_Your assignment_
Without any pictures, restate the full set of records below exactly.

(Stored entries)
•••••
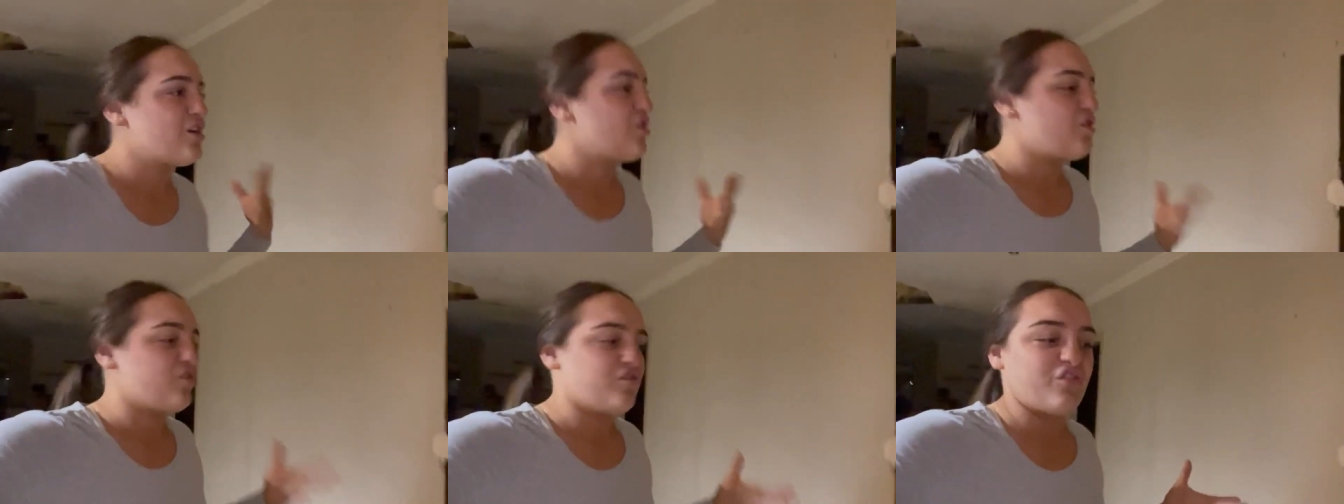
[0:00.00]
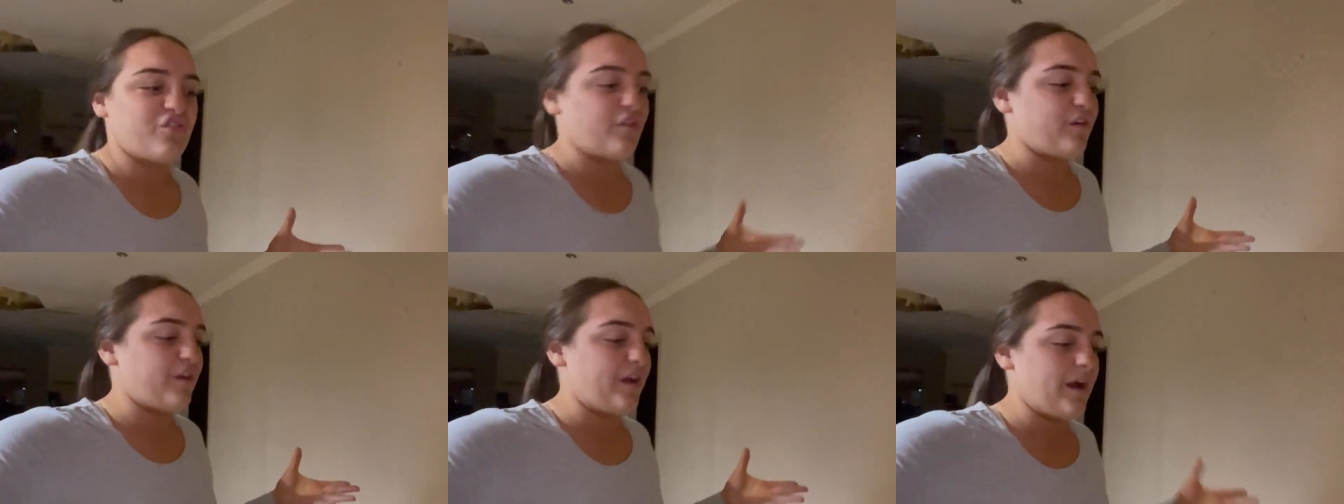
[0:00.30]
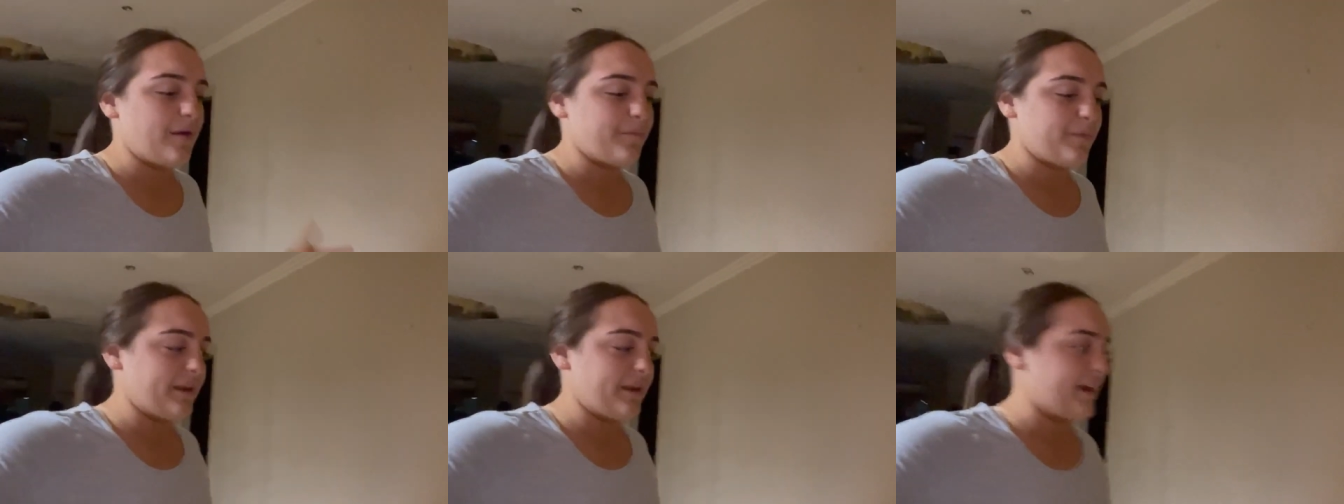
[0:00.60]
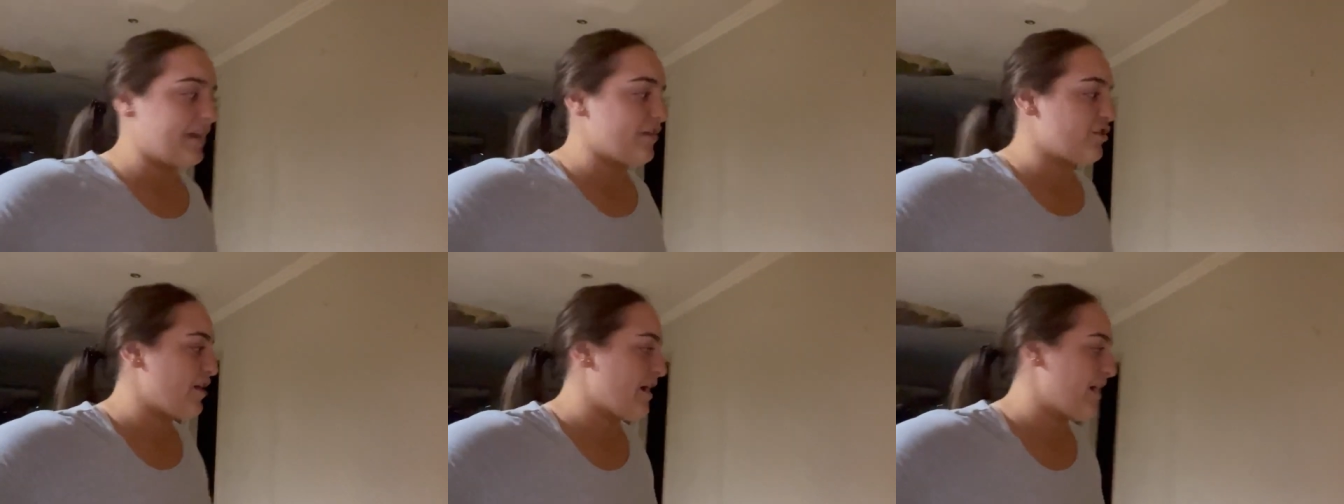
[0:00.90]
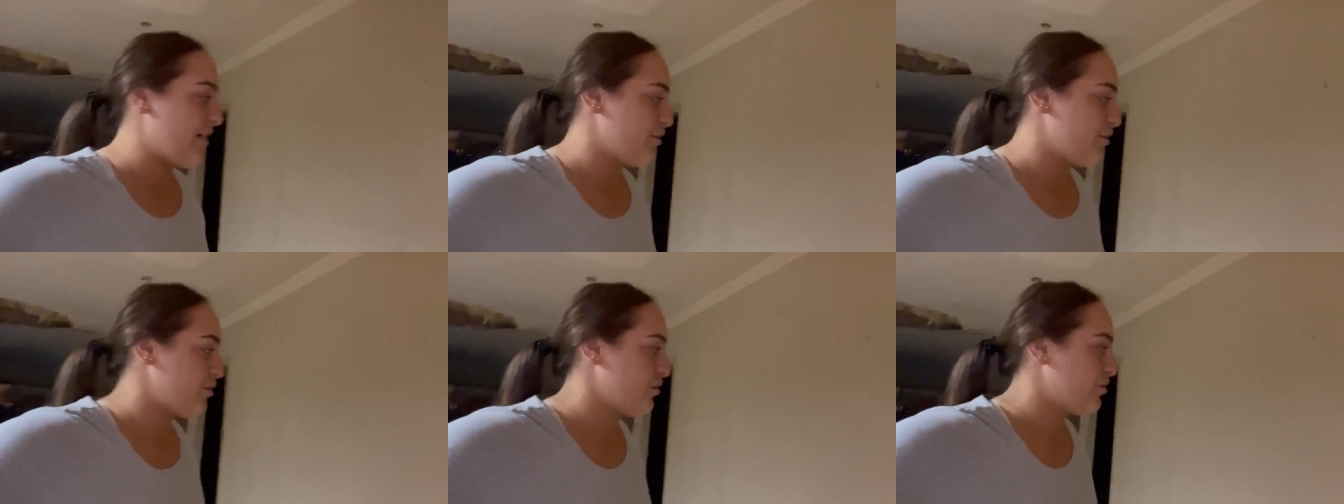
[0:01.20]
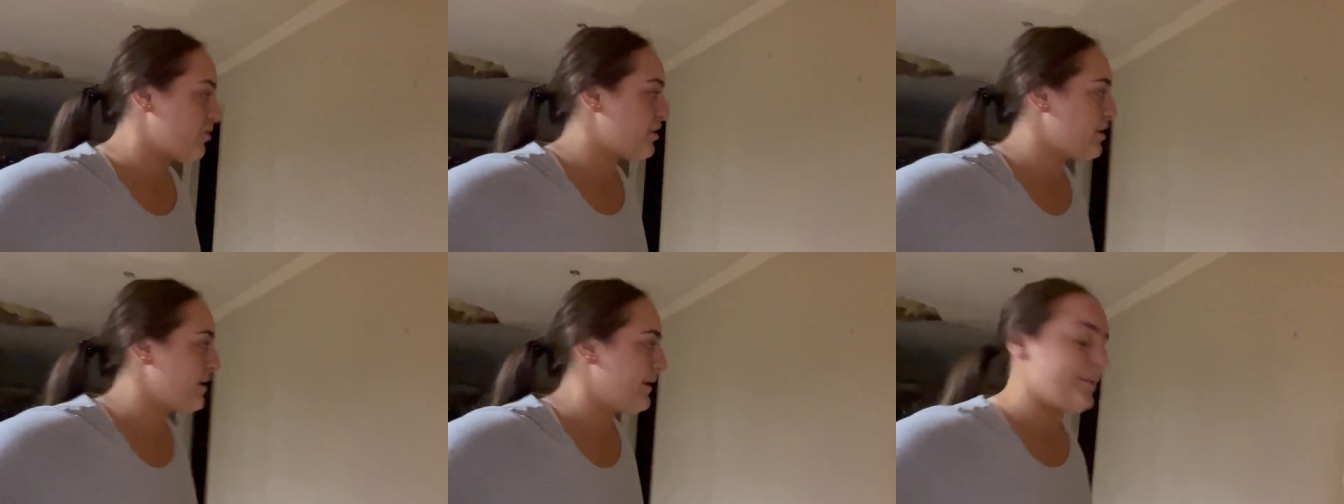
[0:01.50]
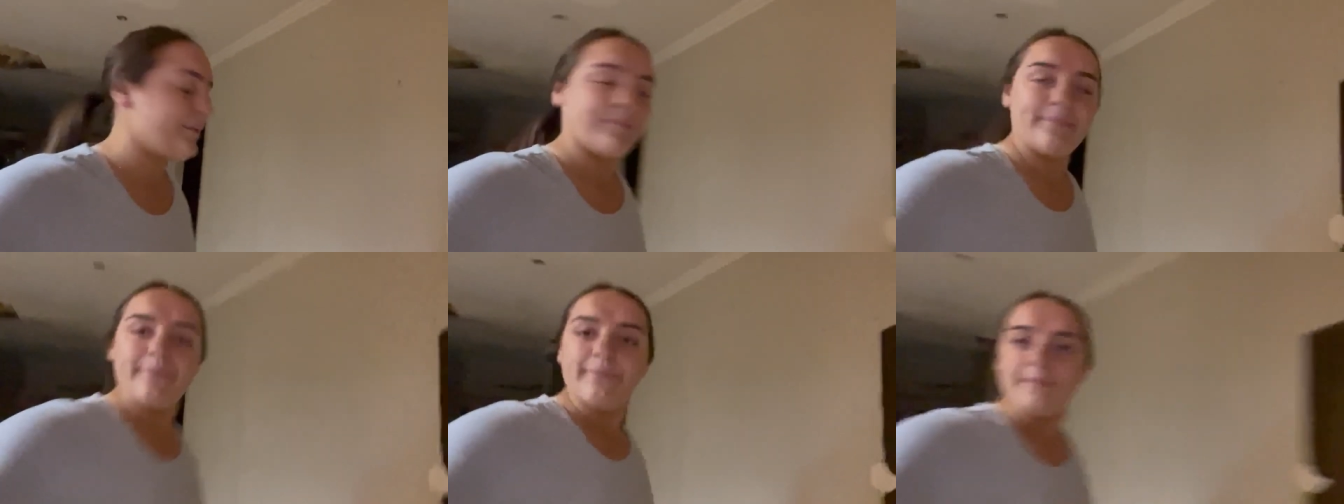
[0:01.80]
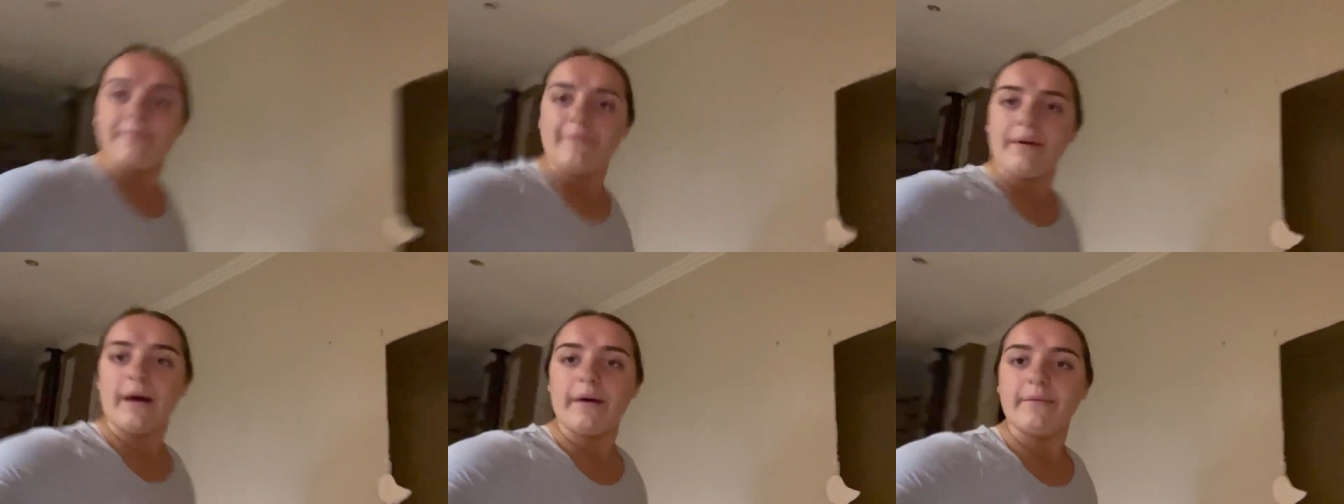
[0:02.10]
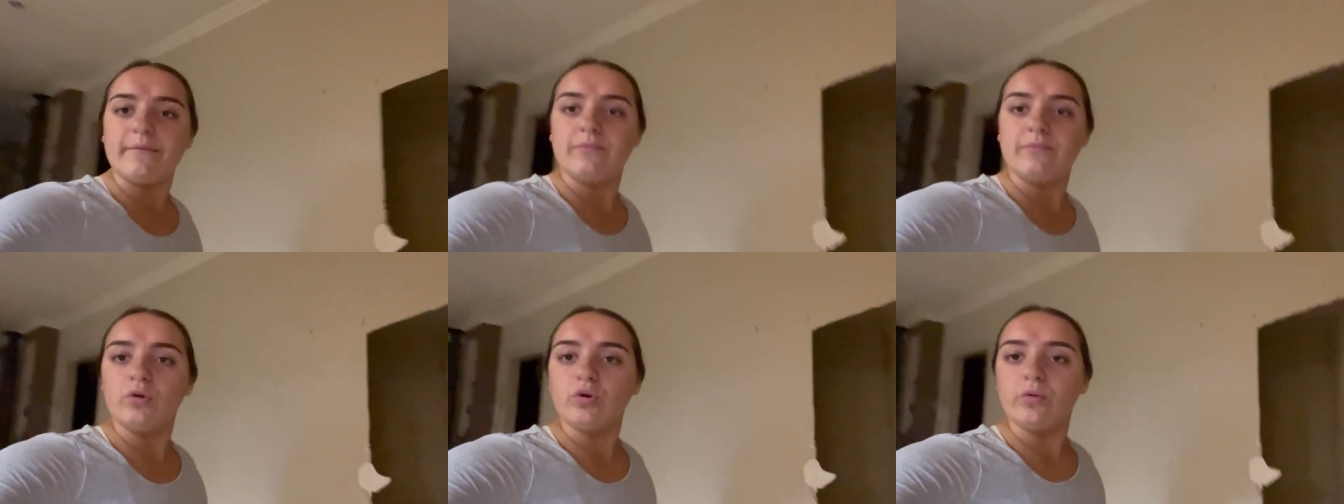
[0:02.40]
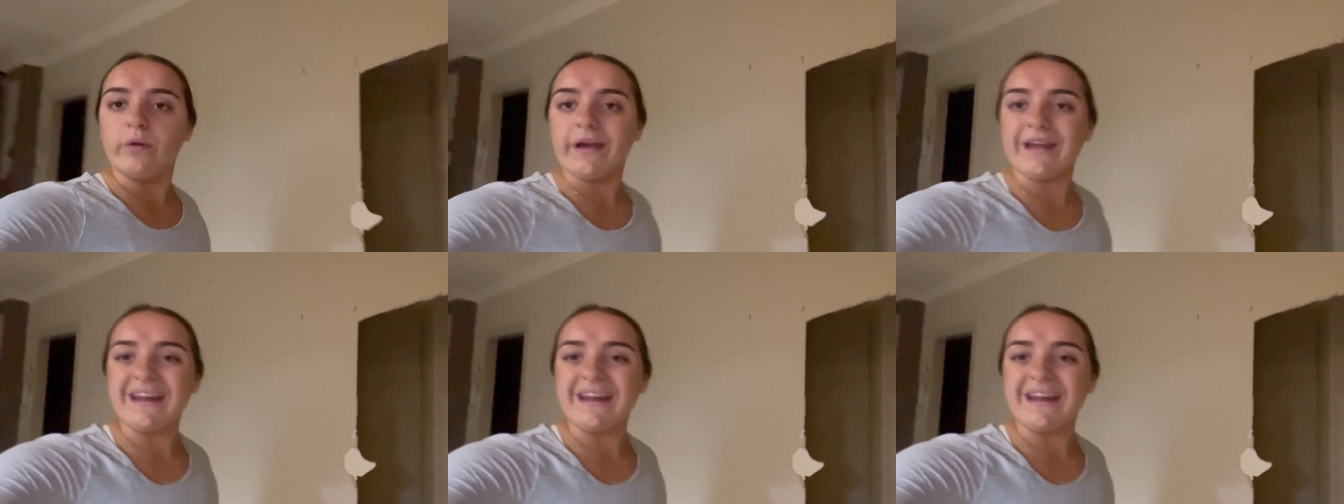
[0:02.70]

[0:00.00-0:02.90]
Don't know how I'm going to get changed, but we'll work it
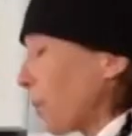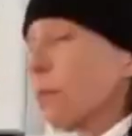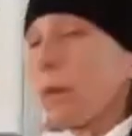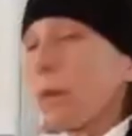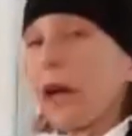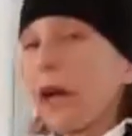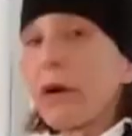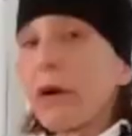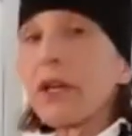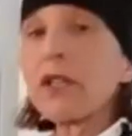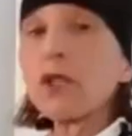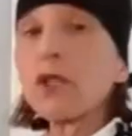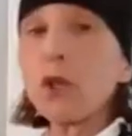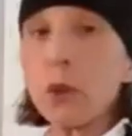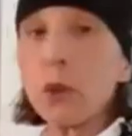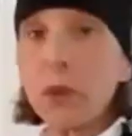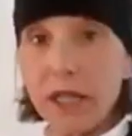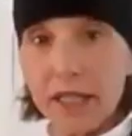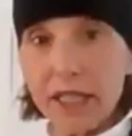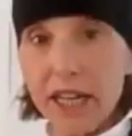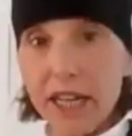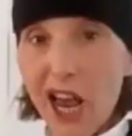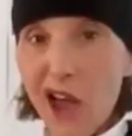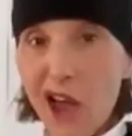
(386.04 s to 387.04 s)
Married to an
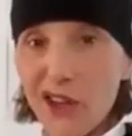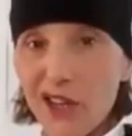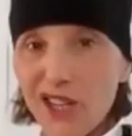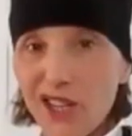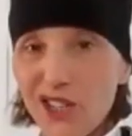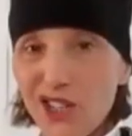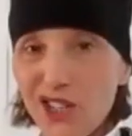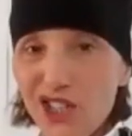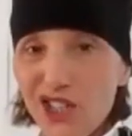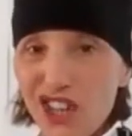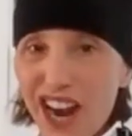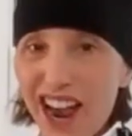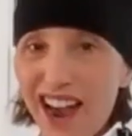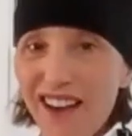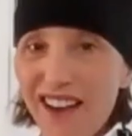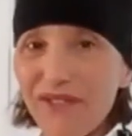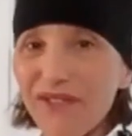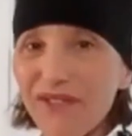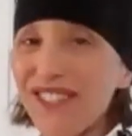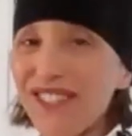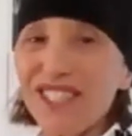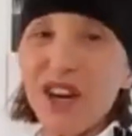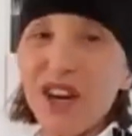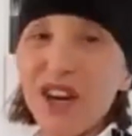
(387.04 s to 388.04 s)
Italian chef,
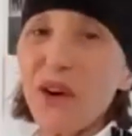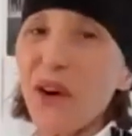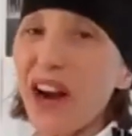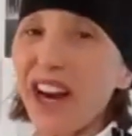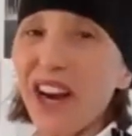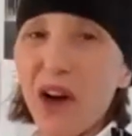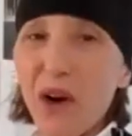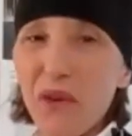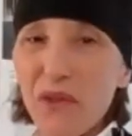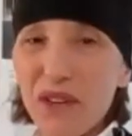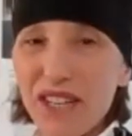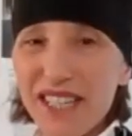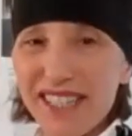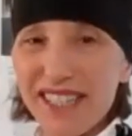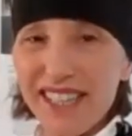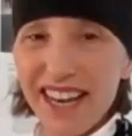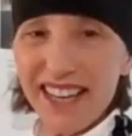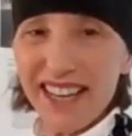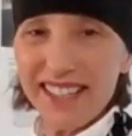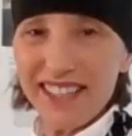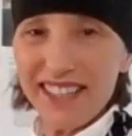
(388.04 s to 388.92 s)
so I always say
•••••
_Exercise response_
[0:00.00]
[0:00.30]
[0:00.60]
[0:00.90]
[0:01.20]
[0:01.50]
[0:01.80]
[0:02.10]
[0:02.40]
[0:02.70]

[0:00.00-0:02.90]
Don't know how I'm going to get changed, but we'll work it
(386.04 s to 387.04 s)
Married to an
(387.04 s to 388.04 s)
Italian chef,
(388.04 s to 388.92 s)
so I always say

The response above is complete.